Finding Microorganisms in Nature:
 The major sources of microbial cultures for use in industrial microbiology
were natural materials such as soil samples, waters, and spoiled bread and
fruit.
 Microbiologists are rapidly expanding the pool of known microorganisms
with characteristics desirable for use in industrial microbiology and
biotechnology.
 They are also identifying microorganisms involved in mutualistic and
proto-cooperative relationships with other microorganisms and with
higher plants and animals.
 There is continuing interest in bio-prospecting in all areas of the world,
and major companies have been organized to continue to explore
microbial diversity and identify microorganisms with new capabilities.

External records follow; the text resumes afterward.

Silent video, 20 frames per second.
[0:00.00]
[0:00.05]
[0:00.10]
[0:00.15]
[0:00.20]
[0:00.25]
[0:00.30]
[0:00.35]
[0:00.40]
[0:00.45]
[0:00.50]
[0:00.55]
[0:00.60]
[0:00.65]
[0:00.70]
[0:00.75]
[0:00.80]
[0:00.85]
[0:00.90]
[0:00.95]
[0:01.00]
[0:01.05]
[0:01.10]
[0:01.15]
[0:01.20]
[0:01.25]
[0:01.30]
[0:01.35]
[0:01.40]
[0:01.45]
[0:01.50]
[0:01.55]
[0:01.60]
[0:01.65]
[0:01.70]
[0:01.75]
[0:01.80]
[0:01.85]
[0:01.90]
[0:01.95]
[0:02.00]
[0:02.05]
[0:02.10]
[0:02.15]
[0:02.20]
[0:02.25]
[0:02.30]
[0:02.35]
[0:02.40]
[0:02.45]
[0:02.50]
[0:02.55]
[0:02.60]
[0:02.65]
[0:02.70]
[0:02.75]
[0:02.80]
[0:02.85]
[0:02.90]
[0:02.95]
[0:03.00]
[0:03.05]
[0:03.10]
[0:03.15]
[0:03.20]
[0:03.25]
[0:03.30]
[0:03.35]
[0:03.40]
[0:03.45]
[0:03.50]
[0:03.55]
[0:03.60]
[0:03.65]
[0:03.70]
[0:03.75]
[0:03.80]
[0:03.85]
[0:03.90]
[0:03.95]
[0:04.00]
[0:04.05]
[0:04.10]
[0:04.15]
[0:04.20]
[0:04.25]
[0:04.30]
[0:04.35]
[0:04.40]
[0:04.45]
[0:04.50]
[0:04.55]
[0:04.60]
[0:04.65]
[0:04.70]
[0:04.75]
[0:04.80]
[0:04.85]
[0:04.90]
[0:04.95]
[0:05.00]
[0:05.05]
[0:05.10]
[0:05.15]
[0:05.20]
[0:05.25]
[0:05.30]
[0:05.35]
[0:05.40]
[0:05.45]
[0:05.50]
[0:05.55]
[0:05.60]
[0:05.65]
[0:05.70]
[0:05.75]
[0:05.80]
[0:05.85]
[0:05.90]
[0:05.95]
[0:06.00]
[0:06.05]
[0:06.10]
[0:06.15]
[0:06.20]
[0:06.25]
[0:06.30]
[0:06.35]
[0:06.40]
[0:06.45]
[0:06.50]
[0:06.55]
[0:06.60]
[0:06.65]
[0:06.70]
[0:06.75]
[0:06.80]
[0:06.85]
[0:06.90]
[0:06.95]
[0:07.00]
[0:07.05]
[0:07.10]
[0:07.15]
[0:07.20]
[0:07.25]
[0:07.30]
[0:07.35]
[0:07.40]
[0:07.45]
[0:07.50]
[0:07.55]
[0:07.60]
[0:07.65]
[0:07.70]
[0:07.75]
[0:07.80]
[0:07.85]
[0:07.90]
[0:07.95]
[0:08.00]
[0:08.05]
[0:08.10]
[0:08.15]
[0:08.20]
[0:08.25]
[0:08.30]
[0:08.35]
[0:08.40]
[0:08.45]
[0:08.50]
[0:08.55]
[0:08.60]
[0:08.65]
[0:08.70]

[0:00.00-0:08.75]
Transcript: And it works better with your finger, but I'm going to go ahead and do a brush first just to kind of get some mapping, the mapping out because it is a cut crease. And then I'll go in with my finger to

Genetic Manipulation of Microorganisms:
 Genetic manipulations are used to produce microorganisms with
new and desirable characteristics.
 The classical methods of microbial genetics play a vital role in the
development of cultures for industrial microbiology.
Mutation:
 Once a promising culture is found, a variety of techniques can be used for
culture improvement, including chemical mutagens and ultraviolet light.

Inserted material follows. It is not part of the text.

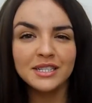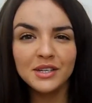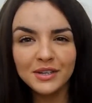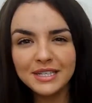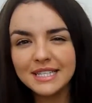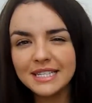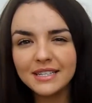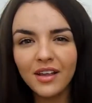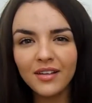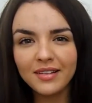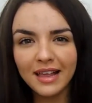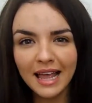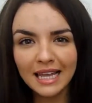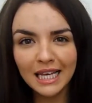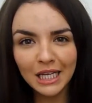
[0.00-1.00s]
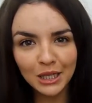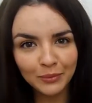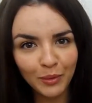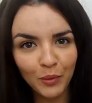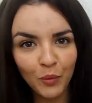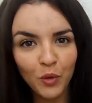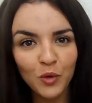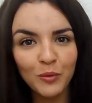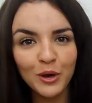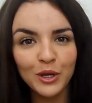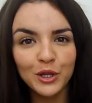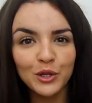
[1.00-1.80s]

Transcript: as soon as it starts to get a little bit warmer,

 As an example, the first cultures of Penicillium notatum, which could be
grown only under static conditions, yielded low concentrations of
penicillin.
 In 1943 a strain of Penicillium chrysogenum was isolated strain NRRL
1951 which was further improved through mutation.
 Today most penicillin is produced with Penicillium chrysogenum, grown
in aerobic stirred fermenters, which gives 55-fold higher penicillin yields
than the original static cultures.
Protoplast fusion:
 Protoplast fusion is now widely used with yeasts and molds.

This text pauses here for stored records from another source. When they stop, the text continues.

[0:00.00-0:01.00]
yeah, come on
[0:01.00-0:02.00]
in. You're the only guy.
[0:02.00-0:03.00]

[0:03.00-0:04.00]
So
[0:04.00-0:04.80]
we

 To carry out genetic studies with these microorganisms, protoplasts are
prepared by growing the cells in an isotonic solution while treating them
with enzymes, including cellulase and beta-galacturonidase.
 The protoplasts are then regenerated using osmotic stabilizers such as
sucrose. If fusion occurs to form hybrids, desired recombinants are
identified by means of selective plating techniques.
 After regeneration of the cell wall, the new protoplasm fusion product can
be used in further studies.
 A major advantage of the protoplast fusion technique is that protoplasts of
different microbial species can be fused, even if they are not closely linked
taxonomically.
 For example, protoplasts of Penicillium roquefortii have been fused with
those of P. chrysogenum.
 Even yeast protoplasts and erythrocytes can be fused.
Insertion of Short DNA Sequences:
 Short lengths of chemically synthesized DNA sequences can be inserted into
recipient microorganisms by the process of site directed mutagenesis.
 This can create small genetic alterations leading to a change of one or several amino
acids in the target protein. Such minor amino acid changes have been found to lead,
in many cases, to unexpected changes in protein characteristics, and have resulted in
new products such as more environmentally resistant enzymes and enzymes that can
catalyze desired reactions.
 These approaches are part of the field of protein engineering.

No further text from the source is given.